In this Apache Spark Machine Learning example, Spark MLlib is introduced and Scala source code analyzed. This post and accompanying screencast videos demonstrate a custom Spark MLlib Spark driver application. Then, the Spark MLLib Scala source code is examined. Many topics are shown and explained, but first, let’s describe a few machine learning concepts.
Machine Learning Key Concepts
What is machine learning?
Machine learning is creating and using models that are learned from data. You might also hear machine learning referred to as predictive modeling or data mining.

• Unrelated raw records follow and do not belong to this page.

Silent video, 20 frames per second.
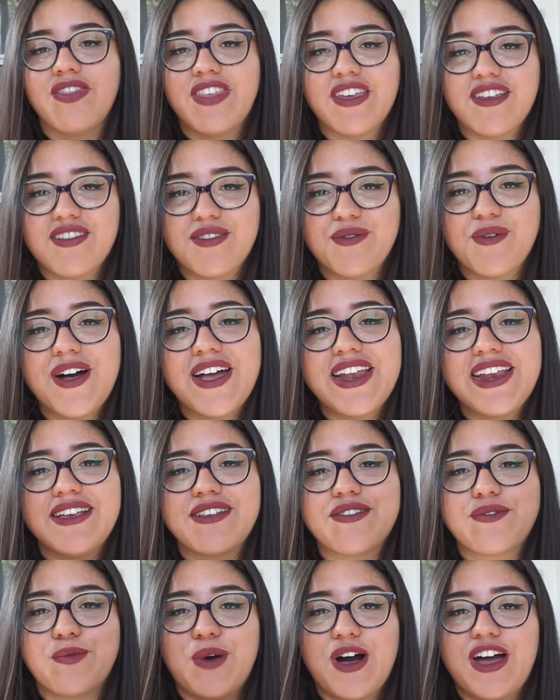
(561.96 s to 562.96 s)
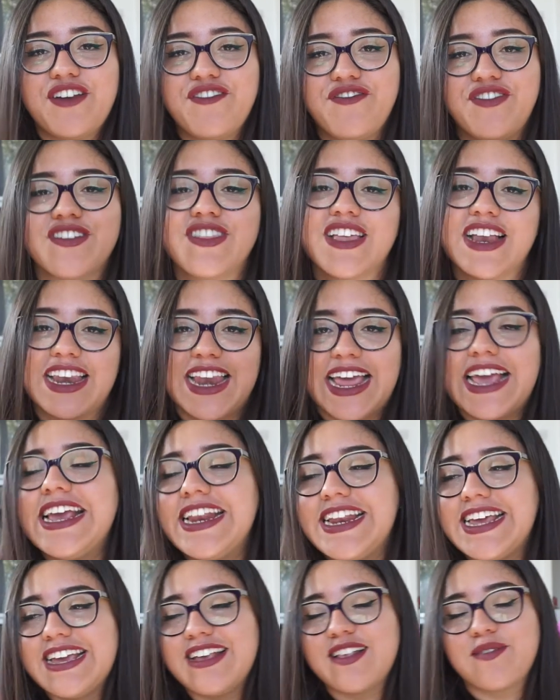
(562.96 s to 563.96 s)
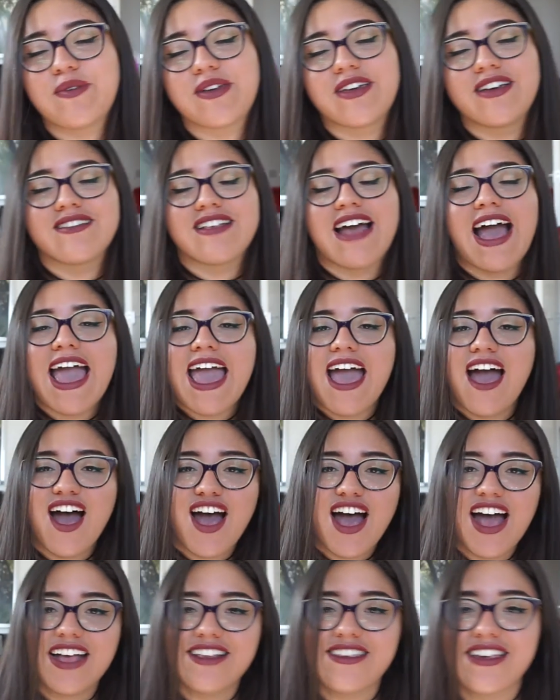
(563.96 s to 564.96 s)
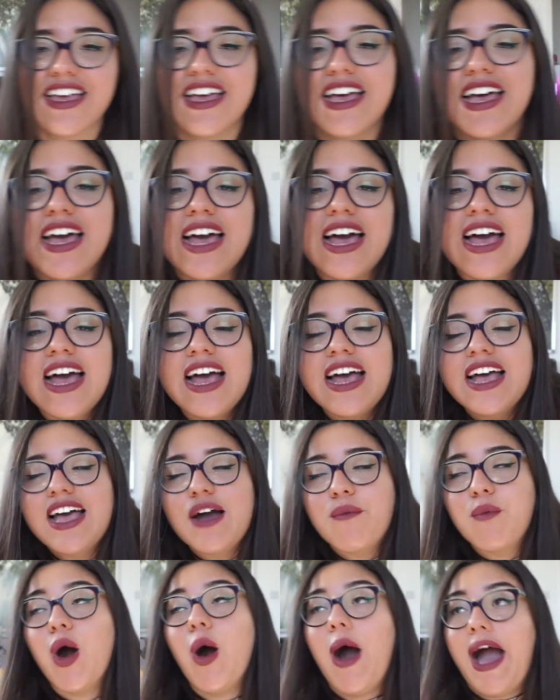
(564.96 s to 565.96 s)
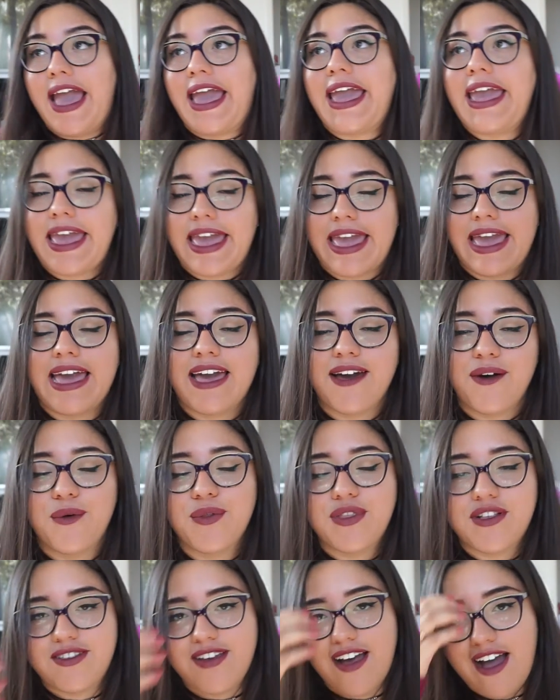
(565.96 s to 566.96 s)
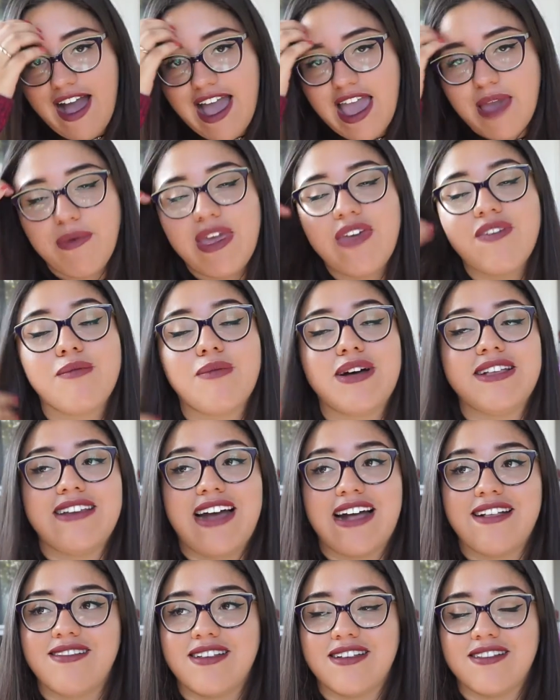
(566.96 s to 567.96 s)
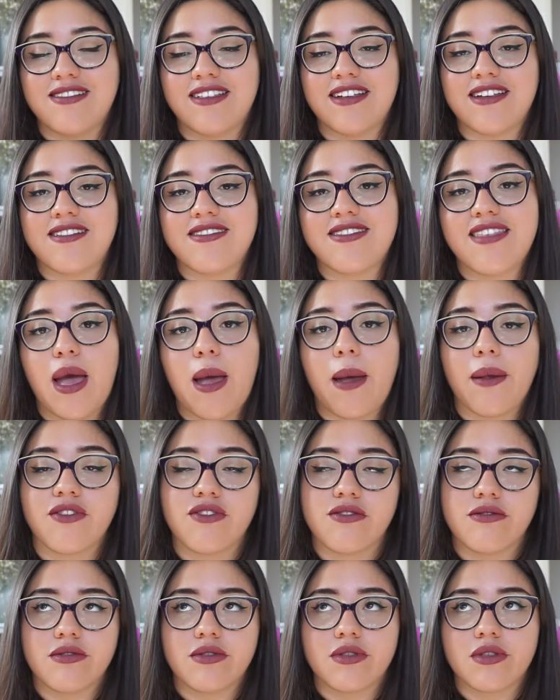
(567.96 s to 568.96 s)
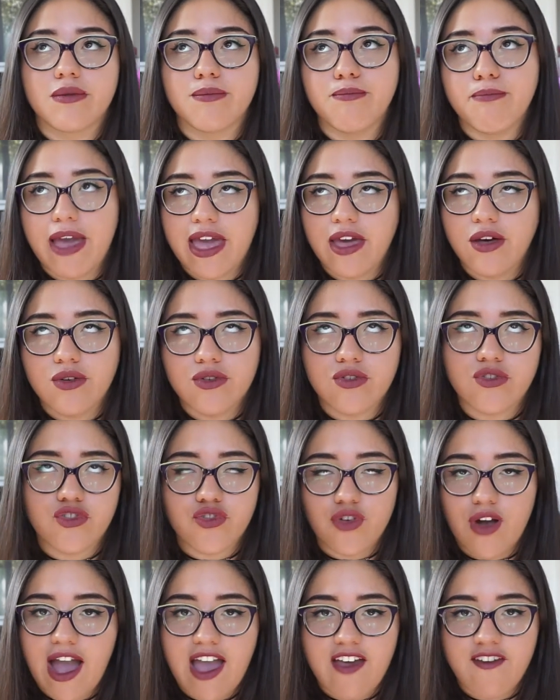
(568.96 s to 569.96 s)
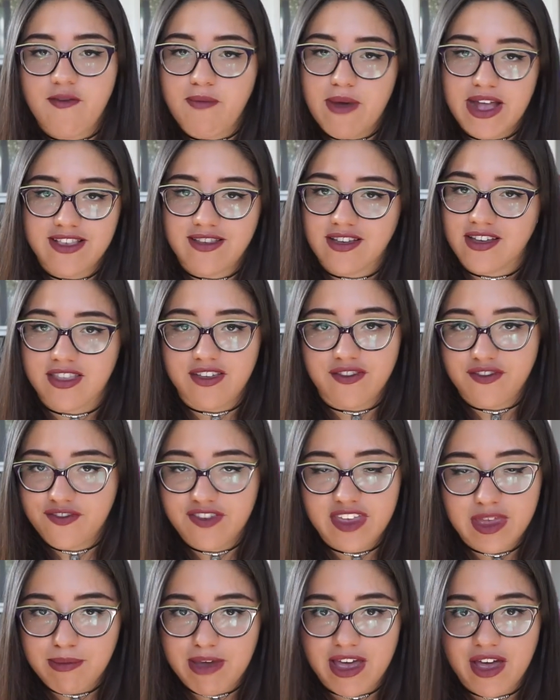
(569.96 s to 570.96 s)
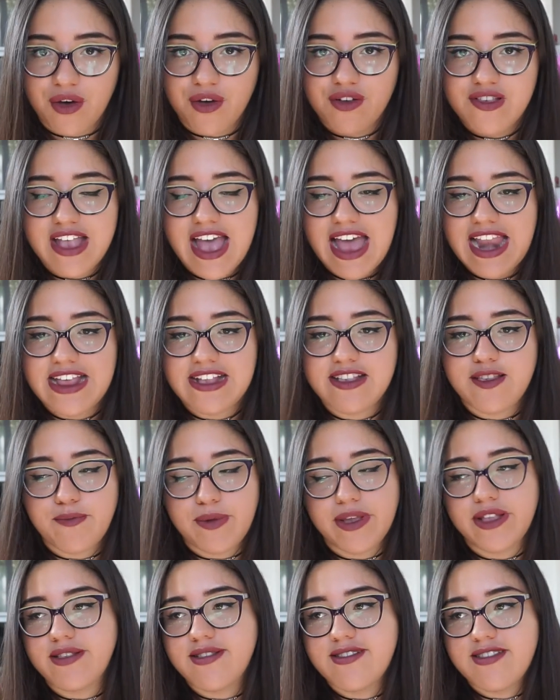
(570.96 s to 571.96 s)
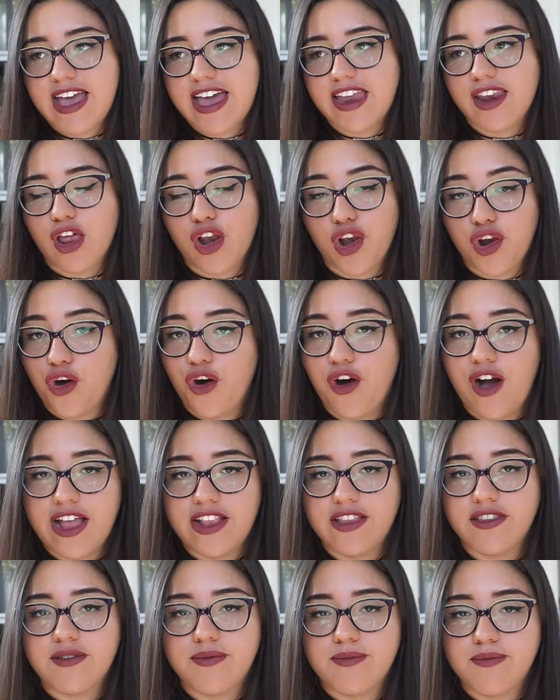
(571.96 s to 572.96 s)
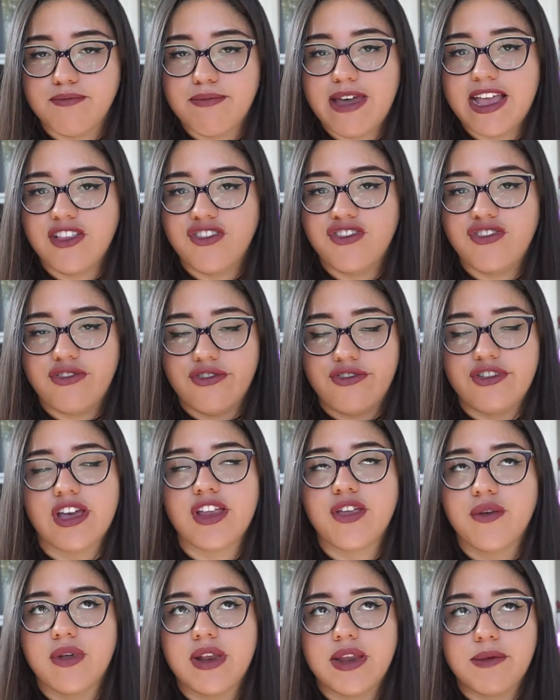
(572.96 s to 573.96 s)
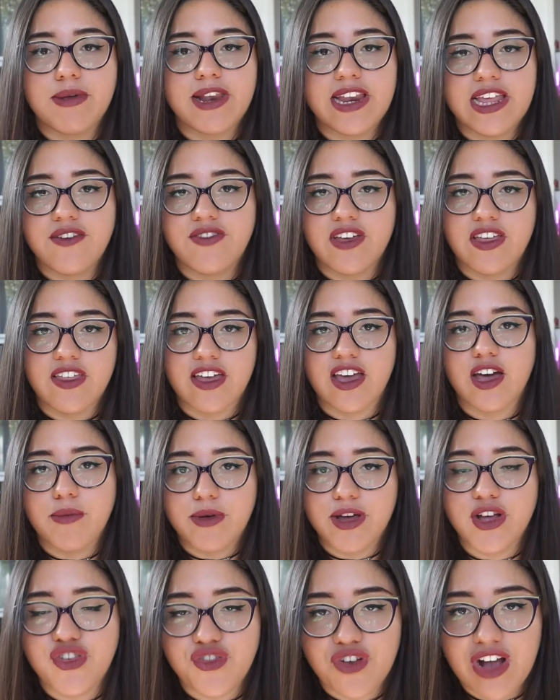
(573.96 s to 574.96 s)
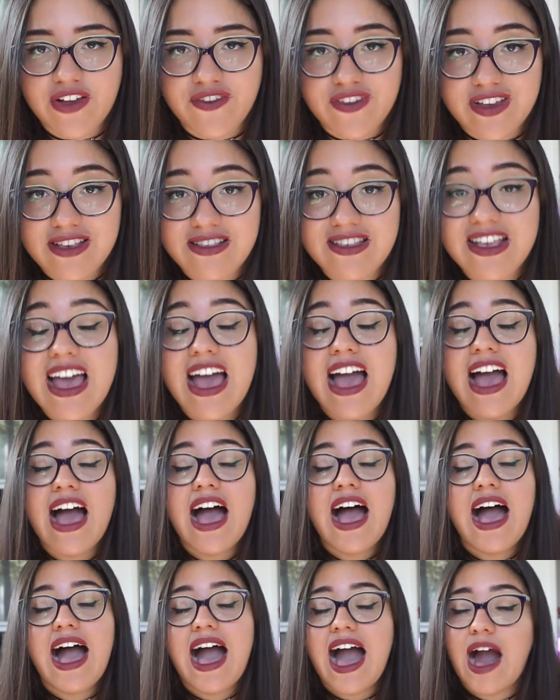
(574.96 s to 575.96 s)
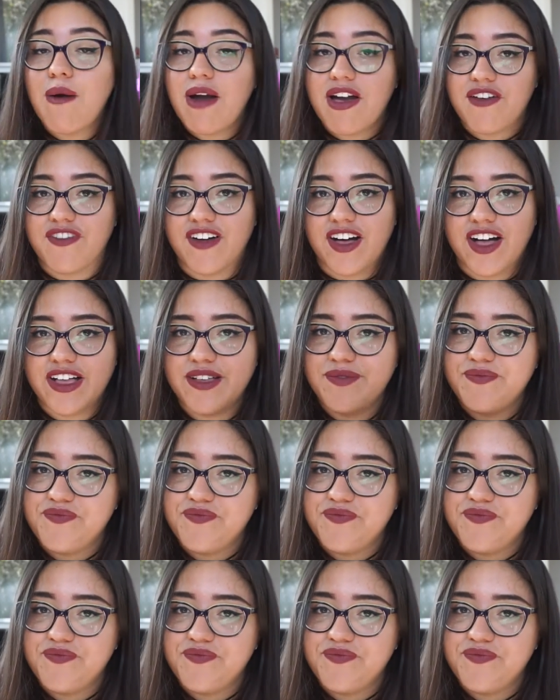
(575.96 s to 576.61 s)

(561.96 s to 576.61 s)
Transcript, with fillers: This one is one for the ladies, because I heard, well, I hear all the time, even my dad says this, that males drive better than females, and it's been said a lot, and men genuinely believe that they are better drivers. However,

What are three examples of machine learning?
- spam prediction
- fraudulent credit card transaction prediction
- a product or advertisement recommendation engine
There are two types of machine learning models: supervised and unsupervised. Supervised models contain a set of data labeled with correct answers while unsupervised does not contain labeling.
Examples of Supervised machine learning models
- k-nearest neighbors: predict how a person might vote if you know how their neighbors are voting
- naive bayes: determine if an incoming email is spam
- linear regression: try to determine if two variables are correlated
- decision trees: use a structure to represent a number of possible decision paths and an outcome for each path
Examples of Unsupervised machine learning models
- clustering – works with unlabeled data and attempts to “cluster” it. For example, a data set showing where millionaires live has clusters in places like Beverly Hills and Manhattan
- Latent Dirichlet Analysis (LDA) – natural language processing commonly used to identify common topics in text or a set of documents
- neural networks: handwriting recognition and face image detection
When building models used to make predictions, we often train a model based on an existing data set. The model may be re-trained as more and more training data set becomes available. For example, we would re-train a recommendation engine based on collaborative filtering as we learned more about the events which led to product sales or targeted engagement metrics.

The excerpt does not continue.